The present Criminal Appeal No.2567 of 2000 is directed against judgment and order dated 10.9.2000 passed by the Special Tribunal No.3, Sirajgonj in Special Tribunal Case No.76 of 1995 convicting the appellants under sections 19A and 19 (f) of the Arms Act and sentencing each of them thereunder to suffer rigorous imprisonment for fourteen years with a fine of Taka five thousand for each in default to suffer rigorous imprisonment for another one year.

Prosecution case, in brief, is that the informant S. M. Jamilur Rahman (P.W.1), an Inspector of the Detective Branch of Police at Sirajgonj had received secret information on 27.7.1995 that appellant No.1, an accused in a case of dacoity with murder was roaming around Bhadraghat Bazar within Kamarkhand police station. On obtaining approval from his Superior Officer, he (informant) along with Sub-Inspector Abdur Rahman (P.W.3), Constable Balai Chandra (P.W.2), Constable Golam Mostofa (P.W.4) and Constable Sarwar instantly raided Bhadraghat Bazar and arrested him (appellant No.1) at 21.00 hours. They brought him to Sirajgonj Police Station and on interrogation he disclosed that he kept illegal arms and explosive with one Rubel (appellant No.2) at village Raghunathpur. The informant along with M. A. Kafhi, Officer- in-charge of Sirajgonj Police Station (P.W.6), Satya Ranjan Bhadra, a Sub- Inspector of Police (P.W.7), Sub-Inspector Asaduzzaman (P.W.8) and some other Police Constables namely, Aynul Haque, Jashim, Abu Musa and Serajul Islam raided the house of appellant No.2 at village Raghunathpur at 2 o’clock in the night following 27.7.1995. The police team arrested appellant No.2, recovered a country-made pipe gun with a cartridge, a long sword and bomb wrapped with black plastic tape from his bed-room and prepared seizure lists in presence of two local witnesses namely, Amir Hossain (P.W.9) and Mazid Sheikh (P.W.10).

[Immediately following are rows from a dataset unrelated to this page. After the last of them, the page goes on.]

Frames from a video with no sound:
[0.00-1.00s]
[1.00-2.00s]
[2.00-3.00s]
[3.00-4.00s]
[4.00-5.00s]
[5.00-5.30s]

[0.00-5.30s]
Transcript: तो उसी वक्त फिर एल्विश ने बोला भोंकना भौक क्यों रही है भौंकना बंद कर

The informant along with the forces produced arrested appellant No.2 to Sirajgonj Police Station with the arms and explosive recovered and lodged two separate ejahars including the present one against the appellants for keeping illegal arms, which gave raise to Sirajgonj Police Station Case No.15 dated 28.7.1995 under section 19A and 19(f) of the Arms Act. The police, after investigation submitted charge sheet on 26.9.1995 under the said sections of law against them. During investigation, appellant No.2 made a statement under section 164 of the Code of Criminal Procedure before the Magistrate of first class, Sirajgonj (Mr. Jarjesh Miah, P.W.5).

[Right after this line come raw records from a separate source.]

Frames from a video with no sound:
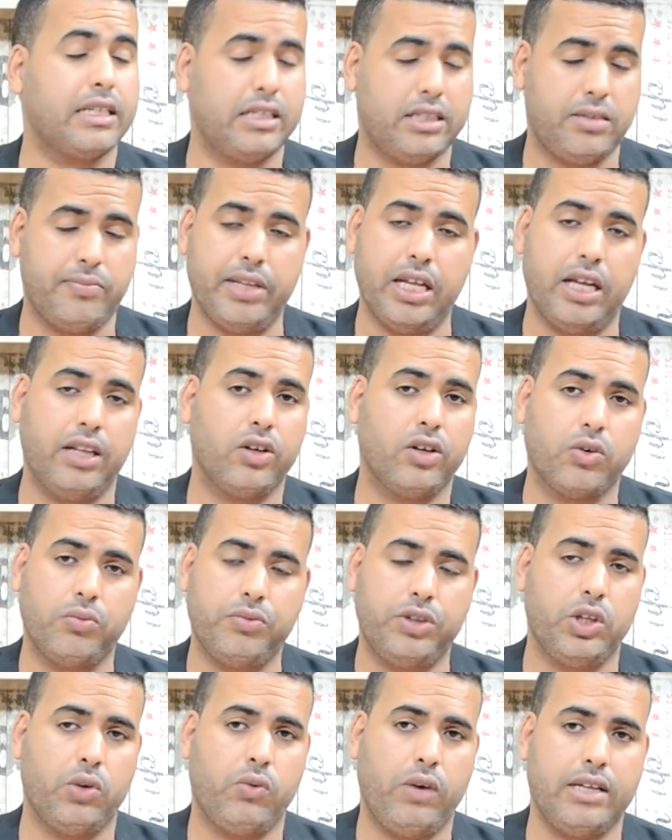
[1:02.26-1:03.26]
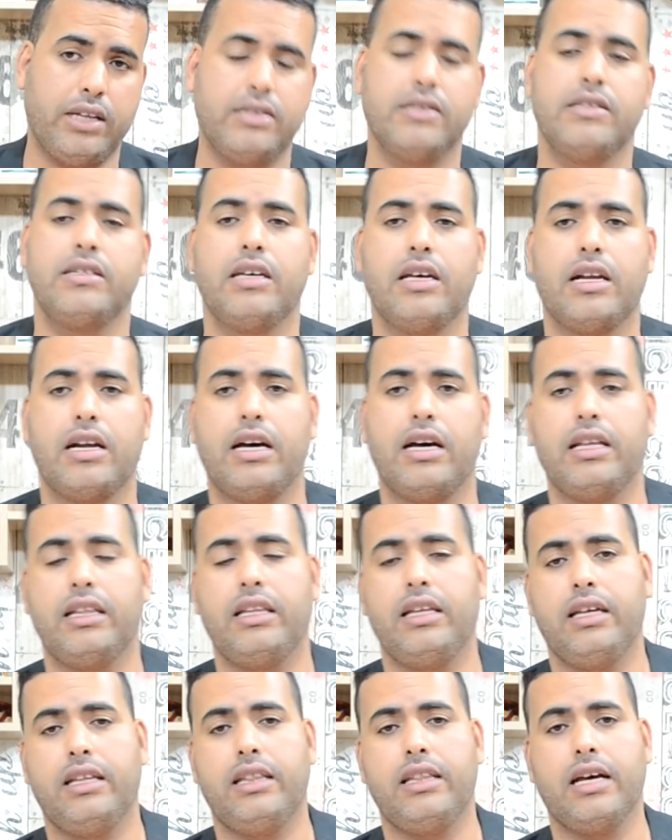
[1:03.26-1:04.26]
كنتمنى انكم ديروا واحد الزياره
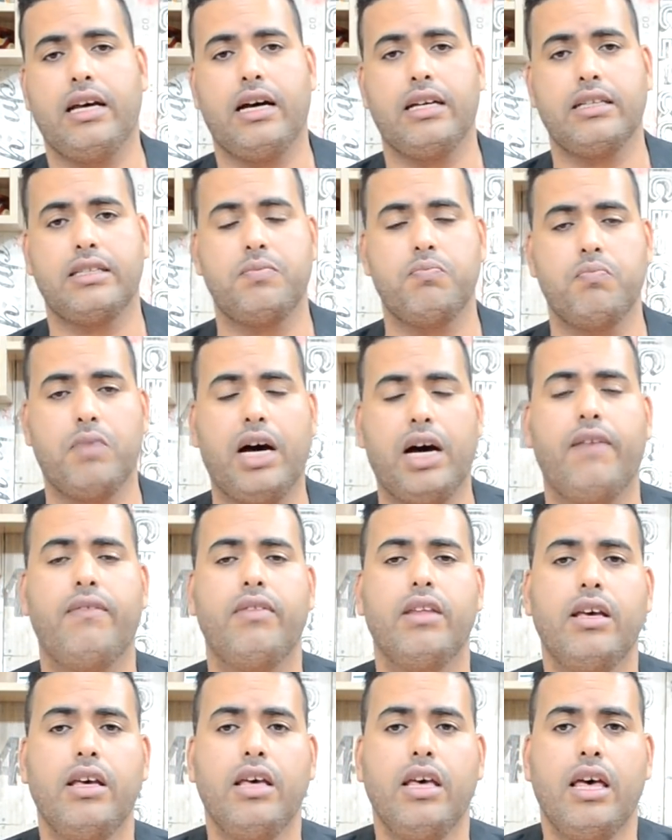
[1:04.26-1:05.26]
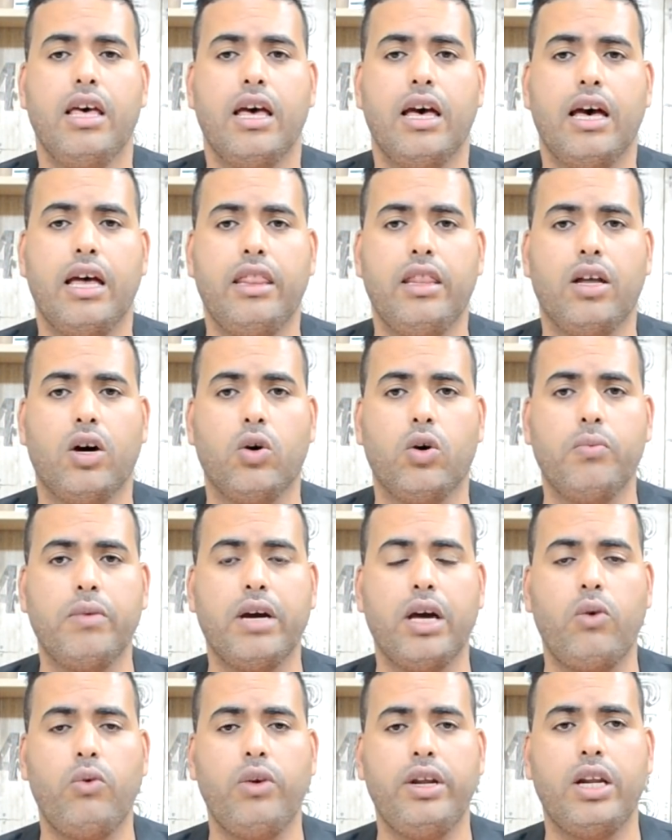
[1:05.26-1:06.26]
اللي عندنا تما انهم
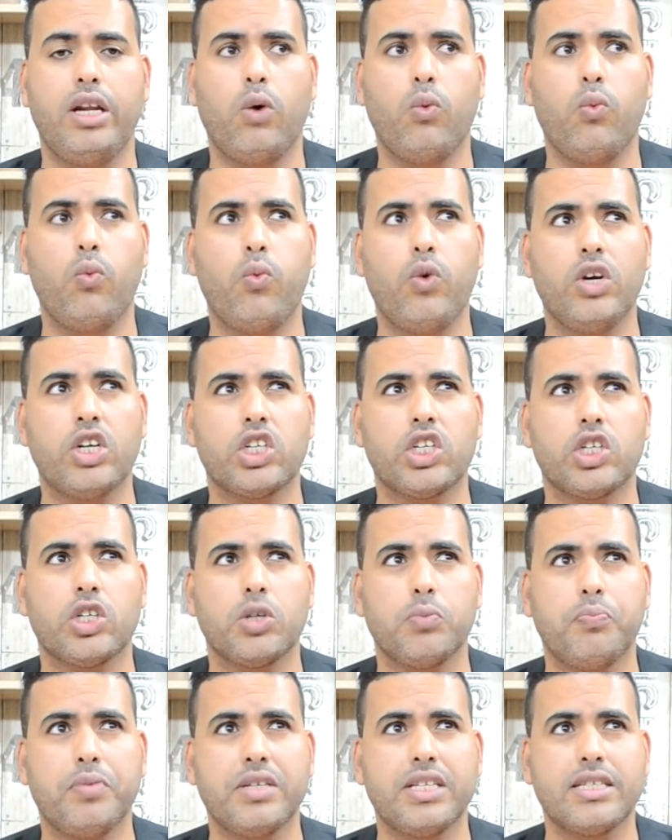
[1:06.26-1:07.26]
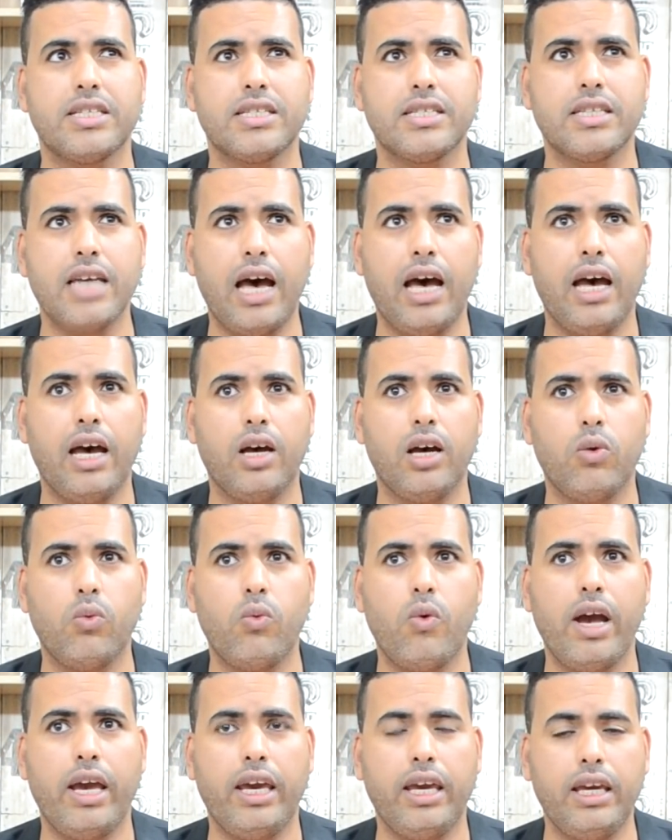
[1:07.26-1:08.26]
قالوا لنا واش بصح
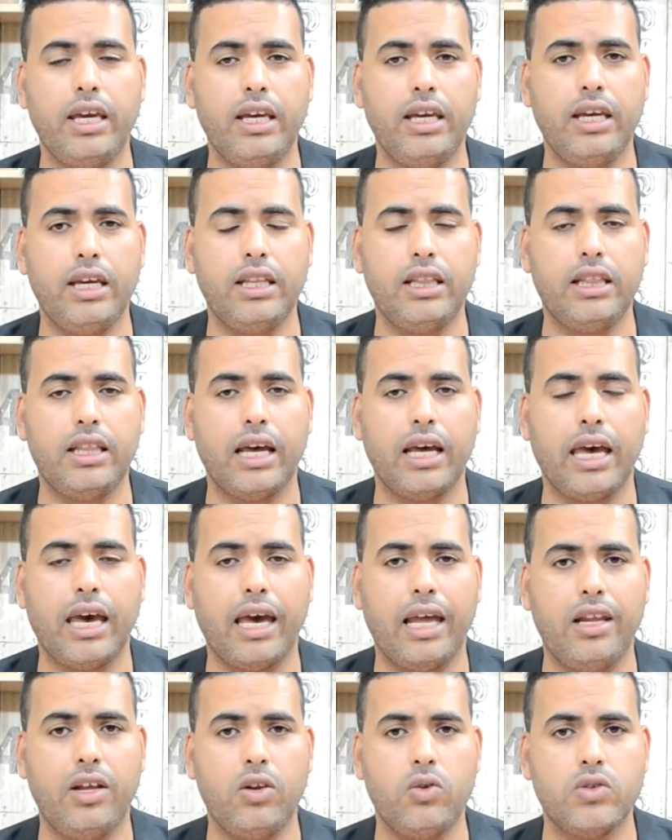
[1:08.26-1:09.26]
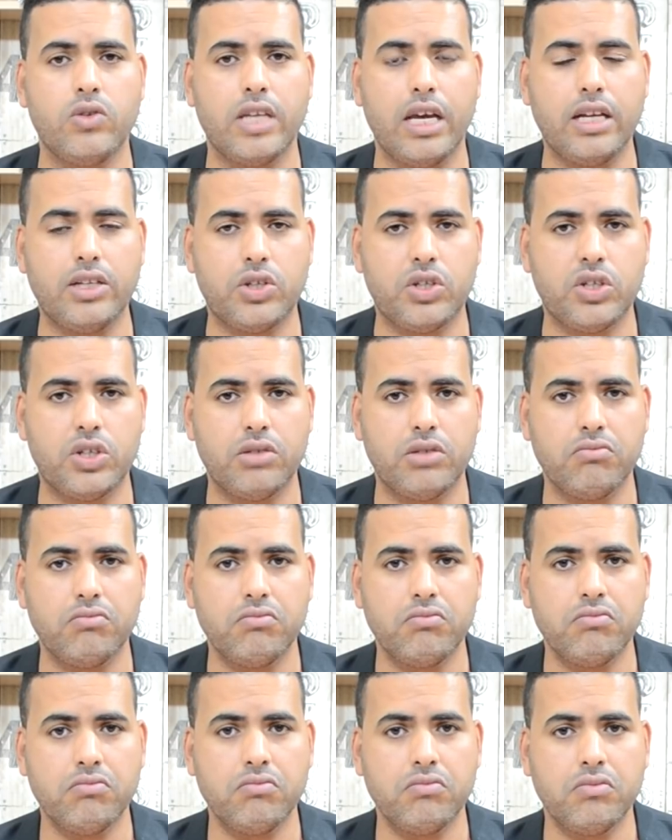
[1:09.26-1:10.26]
وحيد خليلوزيتش
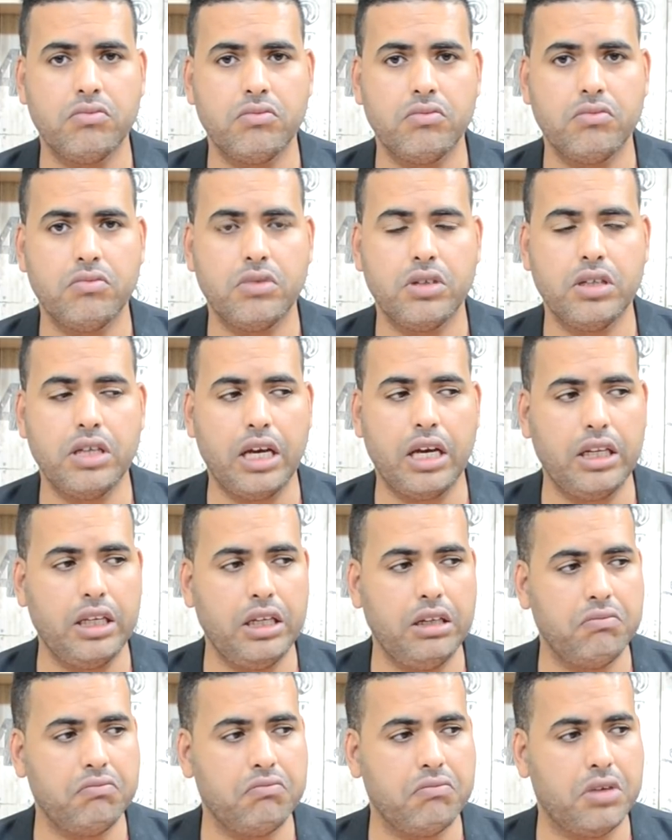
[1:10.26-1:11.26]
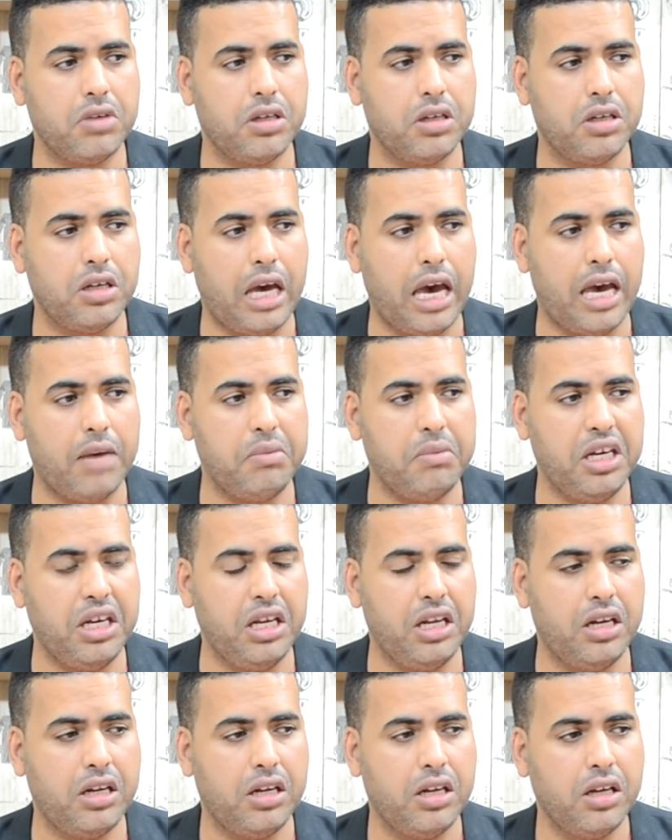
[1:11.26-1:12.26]
يعني آه،
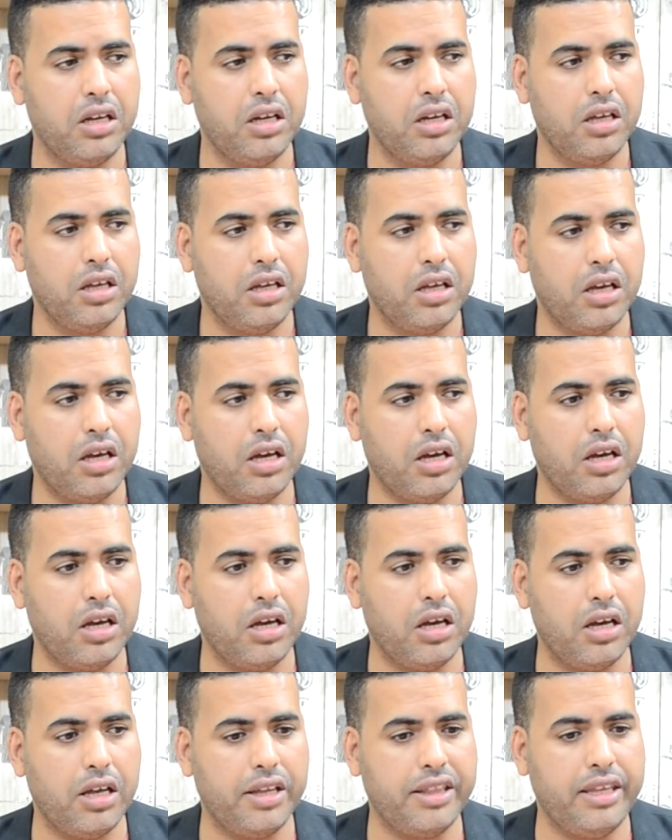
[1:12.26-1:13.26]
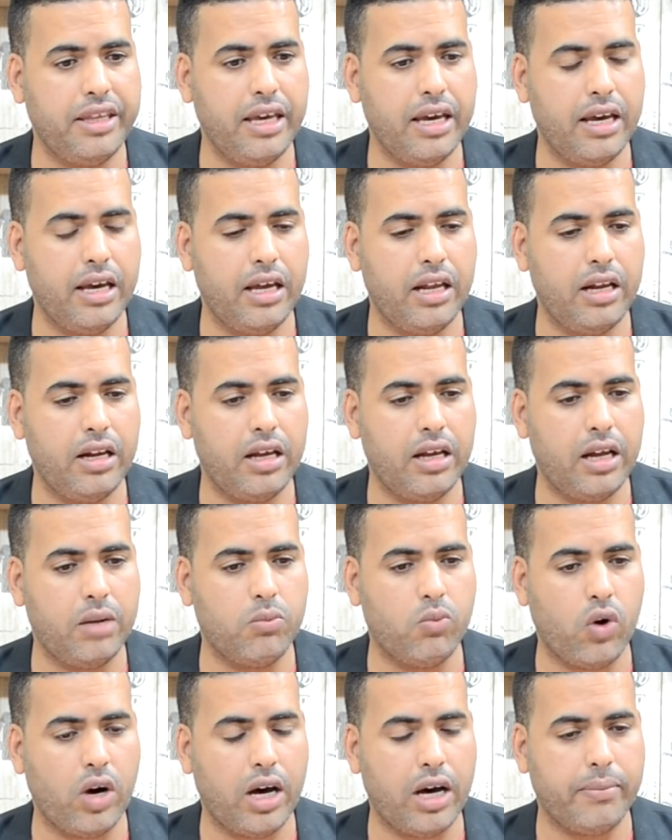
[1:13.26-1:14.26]
عميل آه، ديال
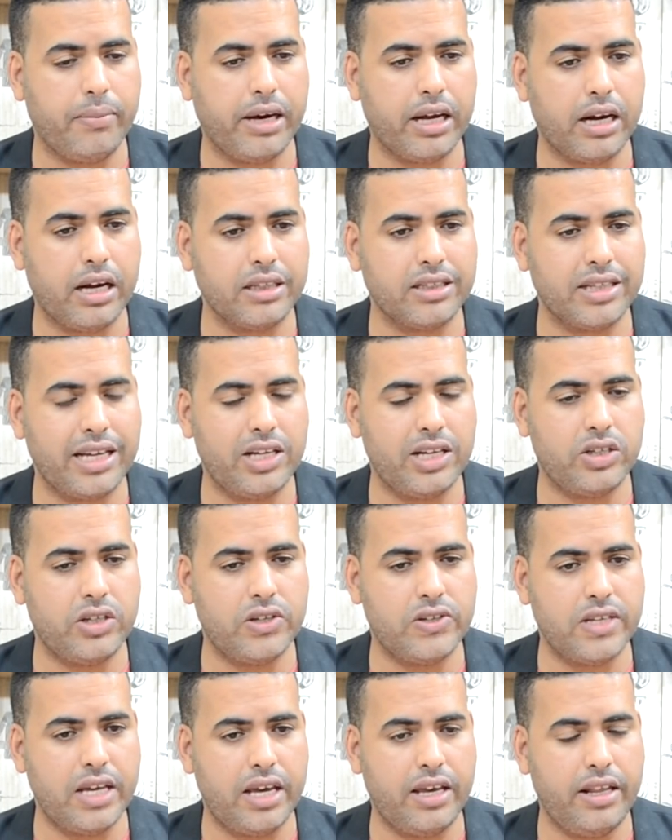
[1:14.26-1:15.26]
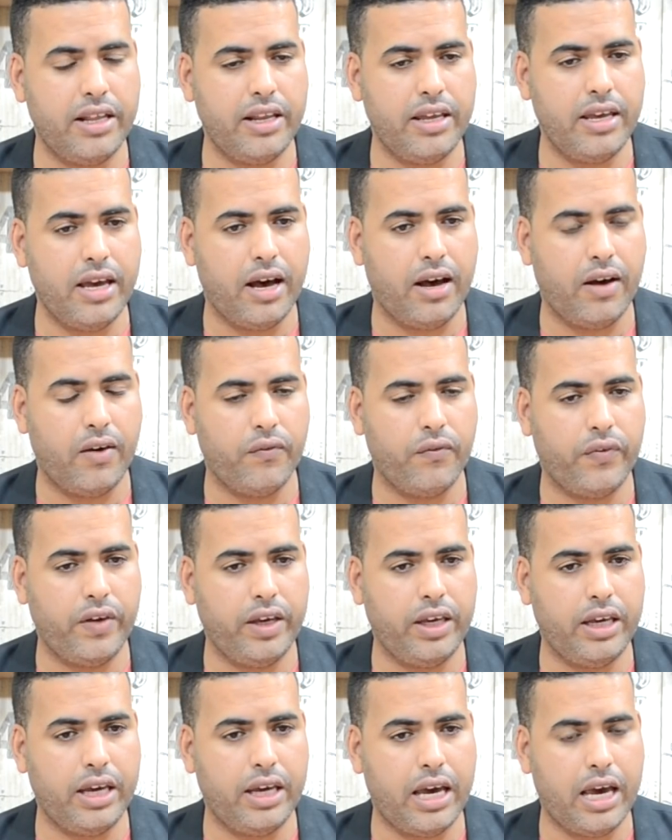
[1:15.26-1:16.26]
المخابرات الجزائريه
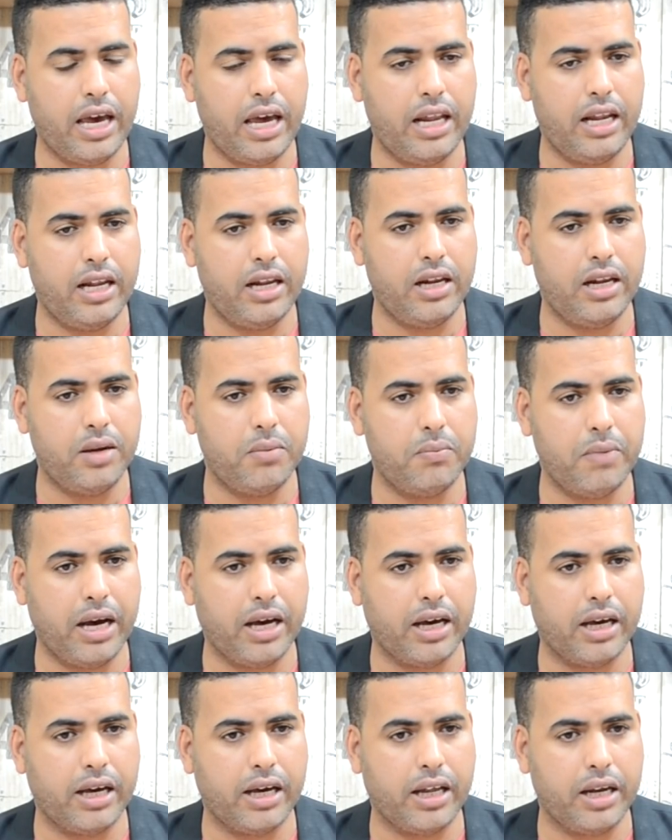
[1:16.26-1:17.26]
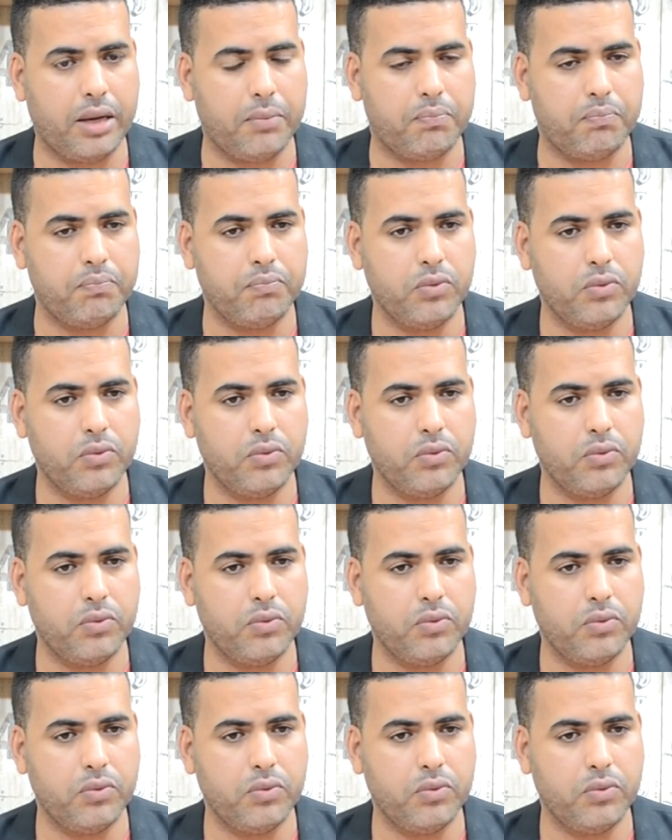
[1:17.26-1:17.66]
في المغرب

The case after being ready for trial, was sent to the Special Tribunal No.1, Sirajgonj wherein it was registered as Special Tribunal Case No.76 of 1995. Thereafter, it was sent to the Special Tribunal No.3, Sirajgonj for hearing and disposal. The learned Judge of the Tribunal framed charge against the appellants under the said sections of law by his order dated 24.9.1997, to which they pleaded not guilty and claimed for trial.

The prosecution in order to prove its case examined as many as ten witnesses out of thirteen, who were named as such in the charge sheet. The defense case, as it transpires from the trend of cross-examination and suggestion put to the prosecution witnesses, is that the appellants are innocents, and no arms and explosive were recovered from the house of appellant No.2. After closing the prosecution, the trial Judge examined the appellants under section 342 of the Code of Criminal Procedure, to which they reiterated their innocence. In addition appellant No.2 furnished a statement stating that because of physical torture he had to make the statement under section 164 of the Code and that he did not make it voluntarily. He did not know appellant No.1 and that the statement recorded were not read over to him. No arms and explosive were recovered from his possession.

After conclusion of trial, the learned Judge found the appellants guilty of charge under sections 19A and 19(f) of the Arms Act and accordingly pronounced his judgment and order of conviction and sentence on 10.9.2000 as aforesaid. The appellants preferred the instant criminal appeal against the said judgment and order of conviction and sentence and subsequently obtained bail from this Court.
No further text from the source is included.